▶ **WHAT THE EXERCISE ASKS**:
Starting at the line that contains "[00:07:20.50]" and stopping at the line that contains "[00:07:21.55]", restate each line of the records below exactly. Omit the pictures.

▶ **SUPPLIED MATERIAL**:
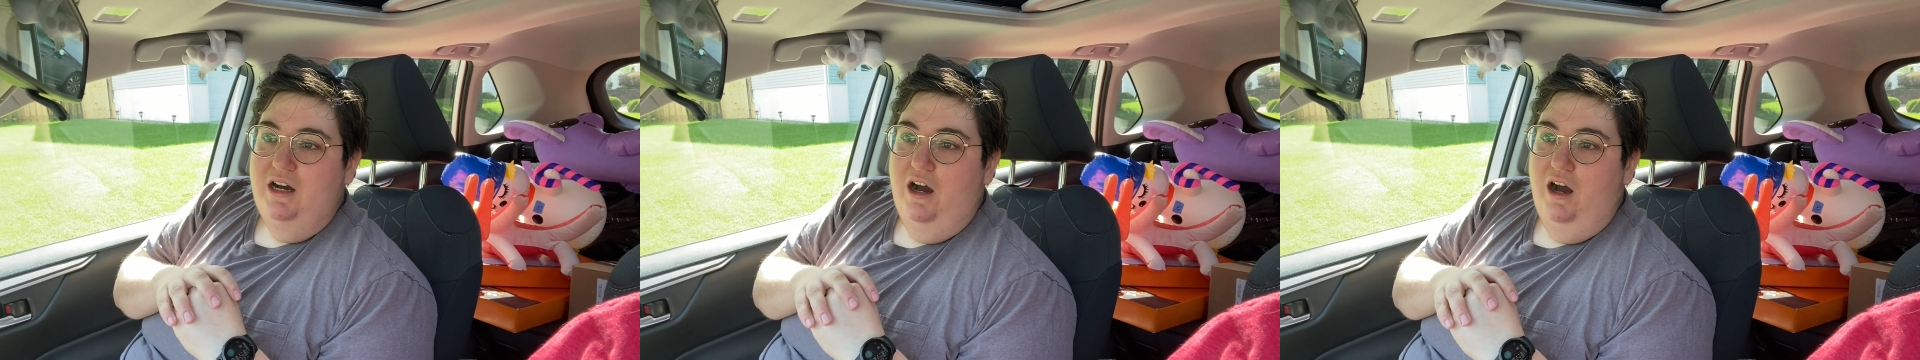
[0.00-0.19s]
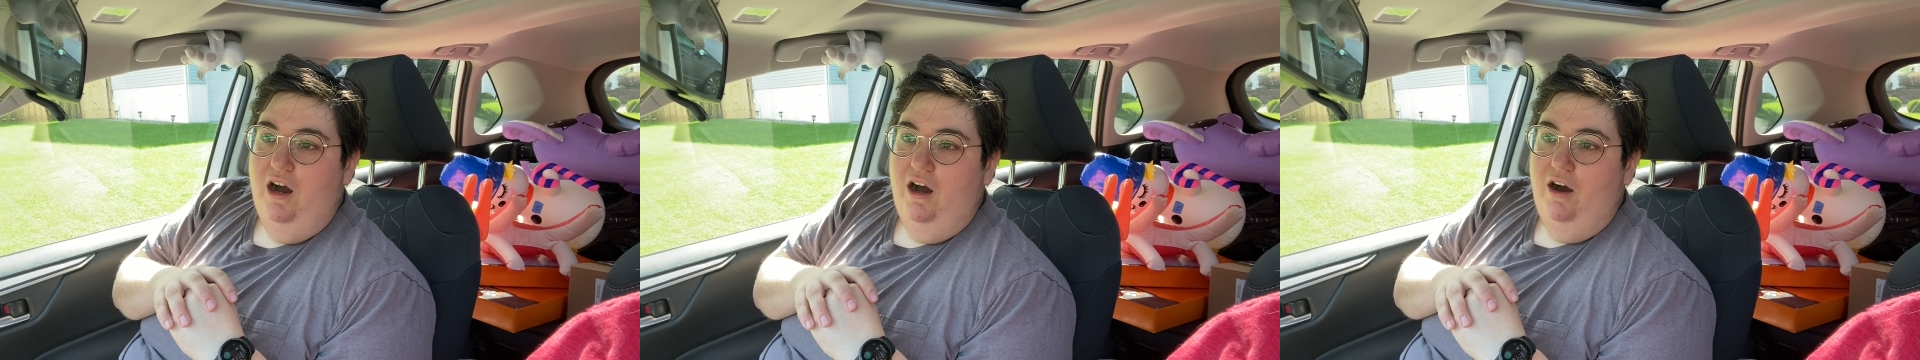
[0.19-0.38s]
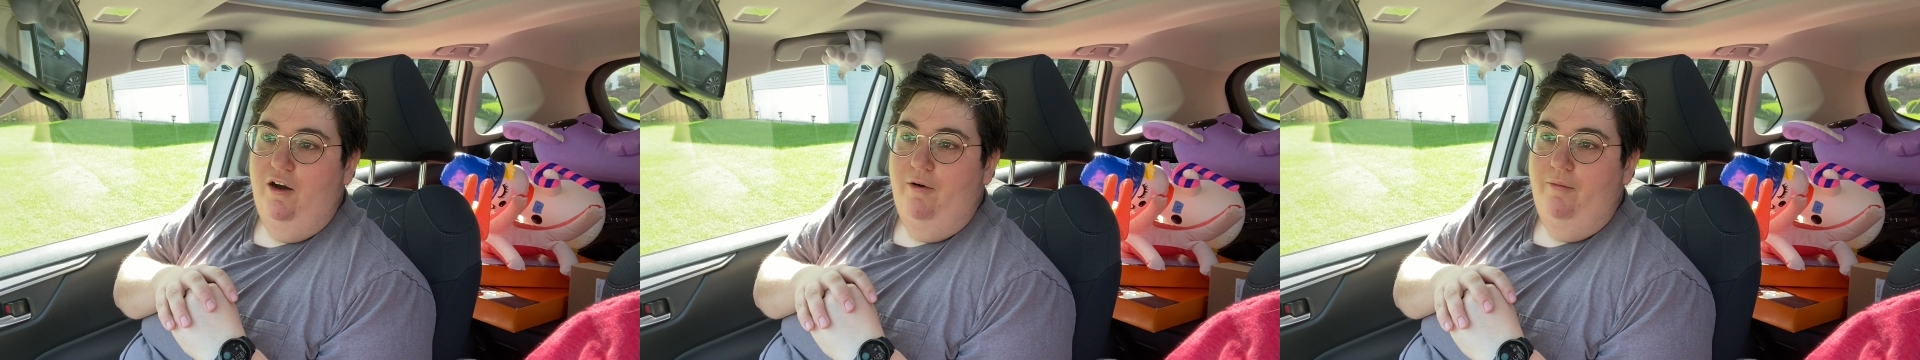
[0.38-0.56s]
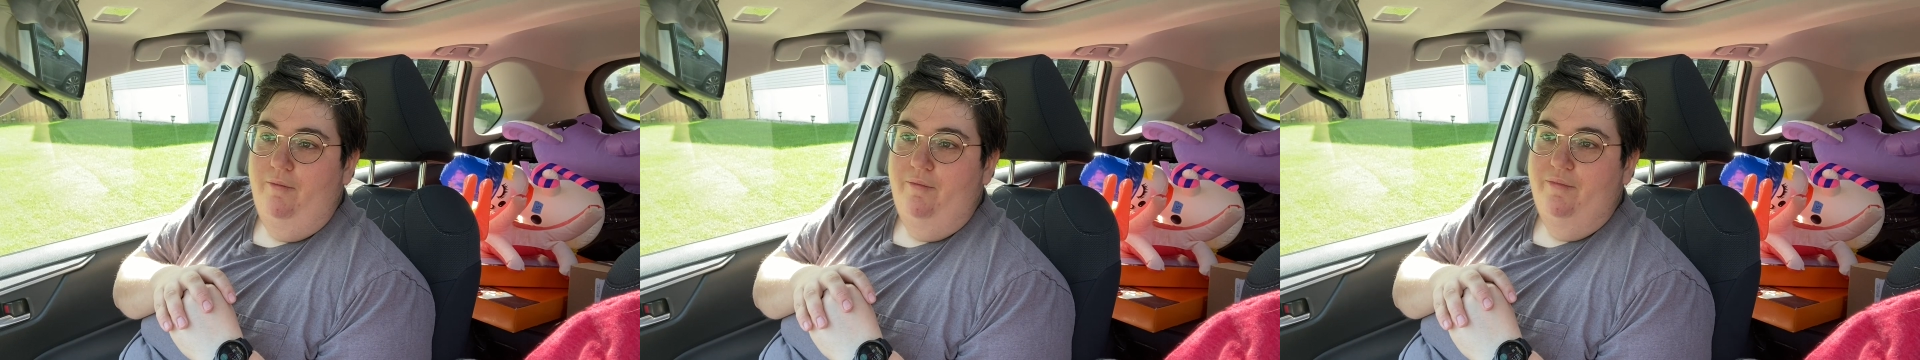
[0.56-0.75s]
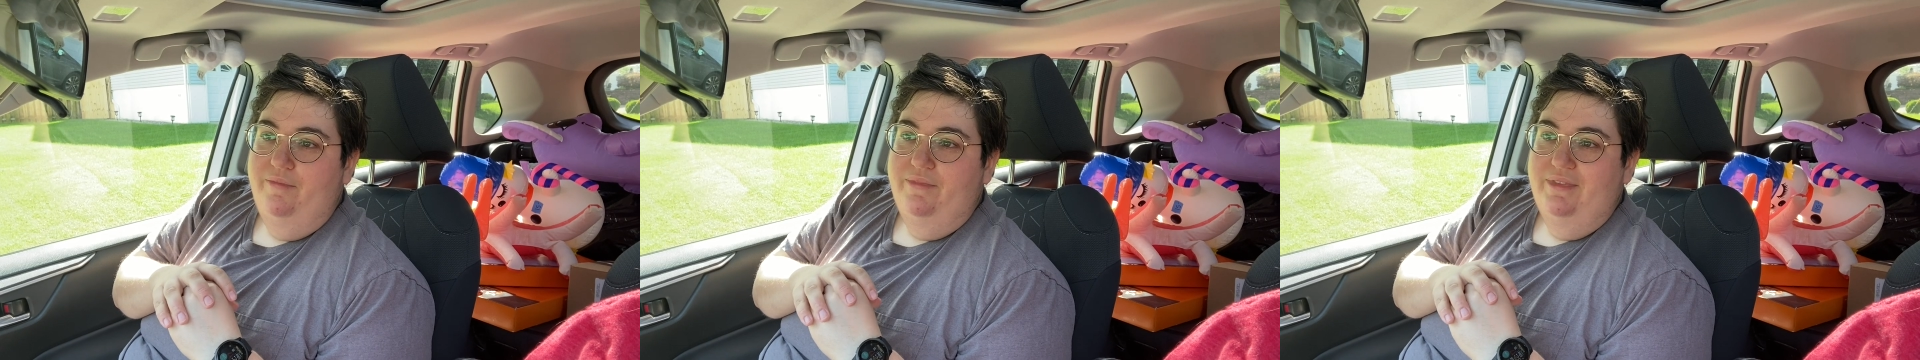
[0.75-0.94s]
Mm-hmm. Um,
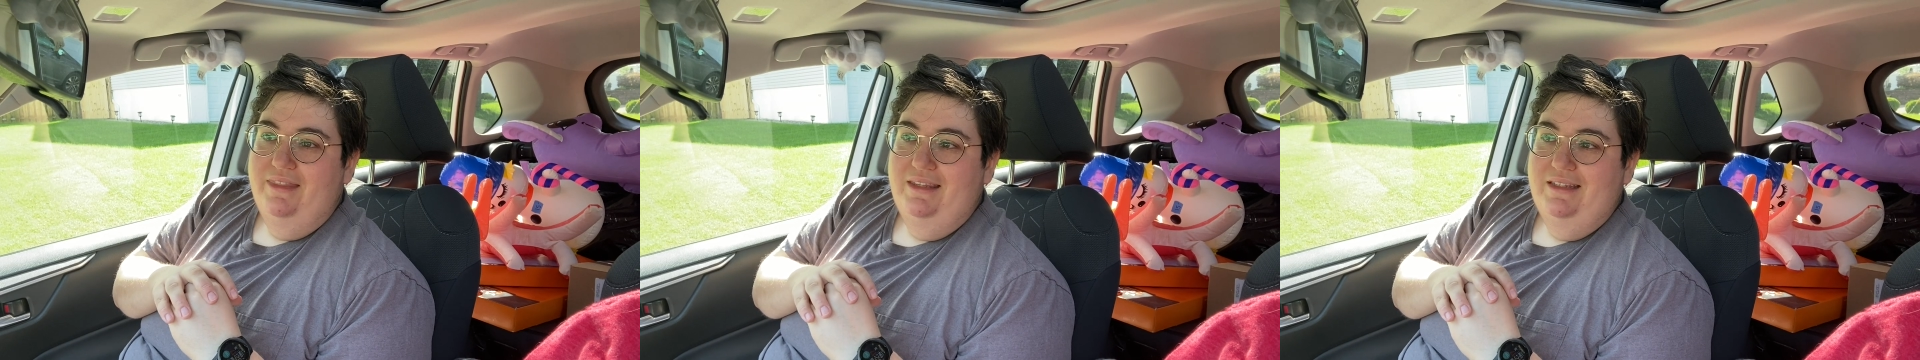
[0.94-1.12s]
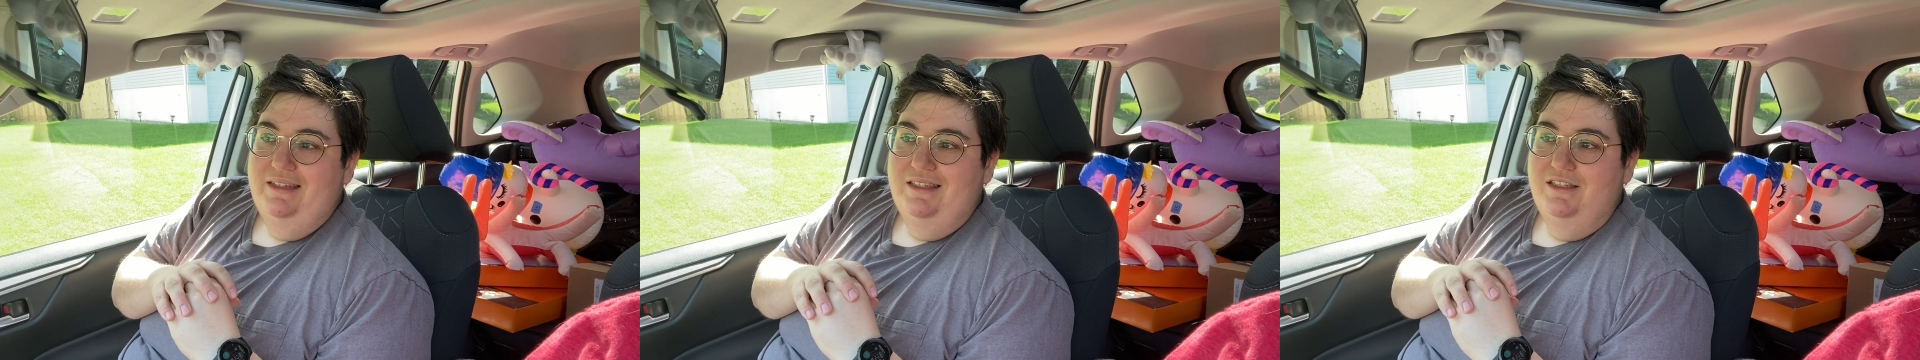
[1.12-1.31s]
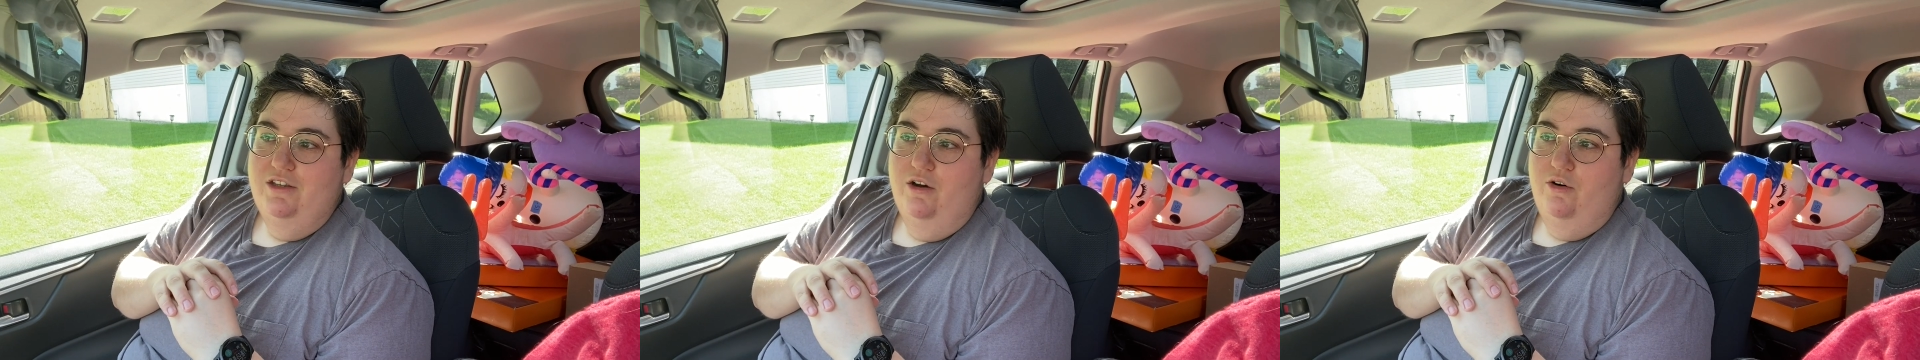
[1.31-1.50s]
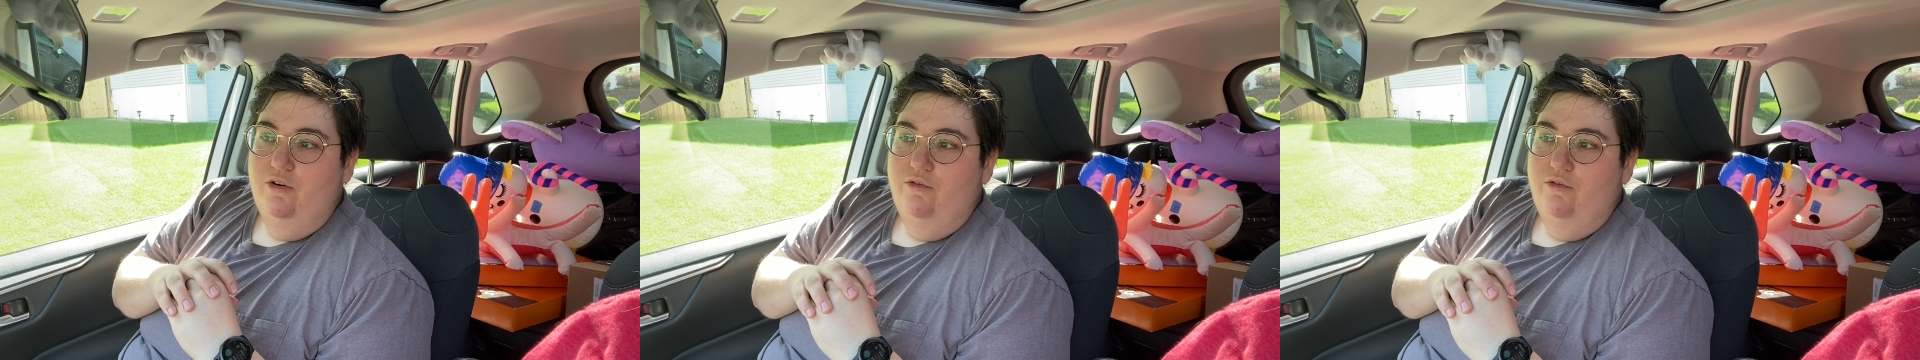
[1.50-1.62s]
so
...
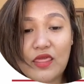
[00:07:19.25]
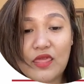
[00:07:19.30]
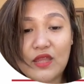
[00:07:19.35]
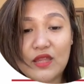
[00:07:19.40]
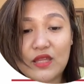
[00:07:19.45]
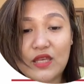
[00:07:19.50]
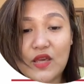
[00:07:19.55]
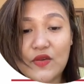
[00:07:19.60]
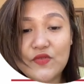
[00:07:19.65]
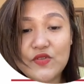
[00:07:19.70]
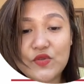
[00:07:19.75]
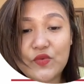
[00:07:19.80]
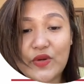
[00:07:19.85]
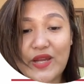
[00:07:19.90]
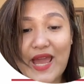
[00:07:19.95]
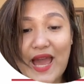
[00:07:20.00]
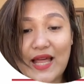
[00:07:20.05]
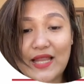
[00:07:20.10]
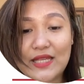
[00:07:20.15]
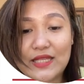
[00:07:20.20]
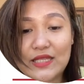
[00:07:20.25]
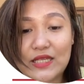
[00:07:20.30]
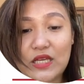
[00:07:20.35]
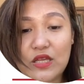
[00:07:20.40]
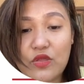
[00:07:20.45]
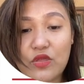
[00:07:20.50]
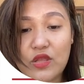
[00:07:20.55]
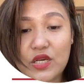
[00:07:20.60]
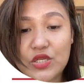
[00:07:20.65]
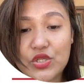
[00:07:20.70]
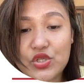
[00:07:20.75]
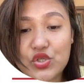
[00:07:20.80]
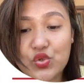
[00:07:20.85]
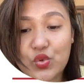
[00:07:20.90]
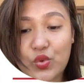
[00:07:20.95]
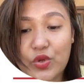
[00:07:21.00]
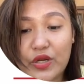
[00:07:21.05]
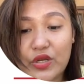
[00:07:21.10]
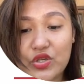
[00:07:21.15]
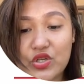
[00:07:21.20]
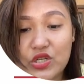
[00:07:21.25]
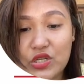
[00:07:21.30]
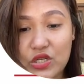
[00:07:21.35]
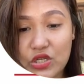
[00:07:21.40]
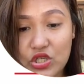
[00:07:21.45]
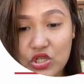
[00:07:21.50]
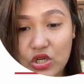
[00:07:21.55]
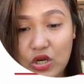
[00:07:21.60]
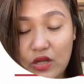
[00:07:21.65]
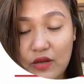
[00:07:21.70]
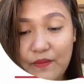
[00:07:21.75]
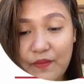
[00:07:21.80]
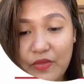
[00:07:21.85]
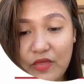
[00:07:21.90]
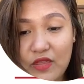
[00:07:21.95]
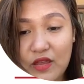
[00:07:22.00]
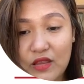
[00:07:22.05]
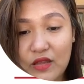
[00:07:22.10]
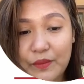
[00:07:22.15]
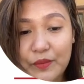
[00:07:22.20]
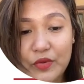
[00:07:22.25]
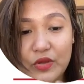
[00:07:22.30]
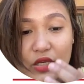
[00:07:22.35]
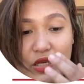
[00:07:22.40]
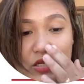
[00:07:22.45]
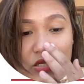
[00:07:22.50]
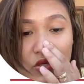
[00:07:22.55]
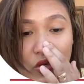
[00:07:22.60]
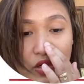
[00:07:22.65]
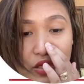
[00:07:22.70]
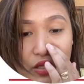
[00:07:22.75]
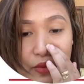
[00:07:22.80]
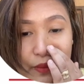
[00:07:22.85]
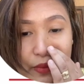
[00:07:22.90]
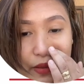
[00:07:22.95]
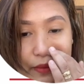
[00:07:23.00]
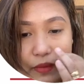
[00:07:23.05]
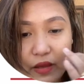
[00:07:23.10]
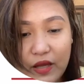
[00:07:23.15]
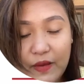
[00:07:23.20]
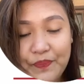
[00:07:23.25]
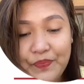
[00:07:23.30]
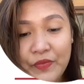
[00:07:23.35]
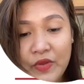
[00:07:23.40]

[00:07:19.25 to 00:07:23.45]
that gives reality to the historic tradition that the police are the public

▶ **TASK ANSWER**:
[00:07:20.50]
[00:07:20.55]
[00:07:20.60]
[00:07:20.65]
[00:07:20.70]
[00:07:20.75]
[00:07:20.80]
[00:07:20.85]
[00:07:20.90]
[00:07:20.95]
[00:07:21.00]
[00:07:21.05]
[00:07:21.10]
[00:07:21.15]
[00:07:21.20]
[00:07:21.25]
[00:07:21.30]
[00:07:21.35]
[00:07:21.40]
[00:07:21.45]
[00:07:21.50]
[00:07:21.55]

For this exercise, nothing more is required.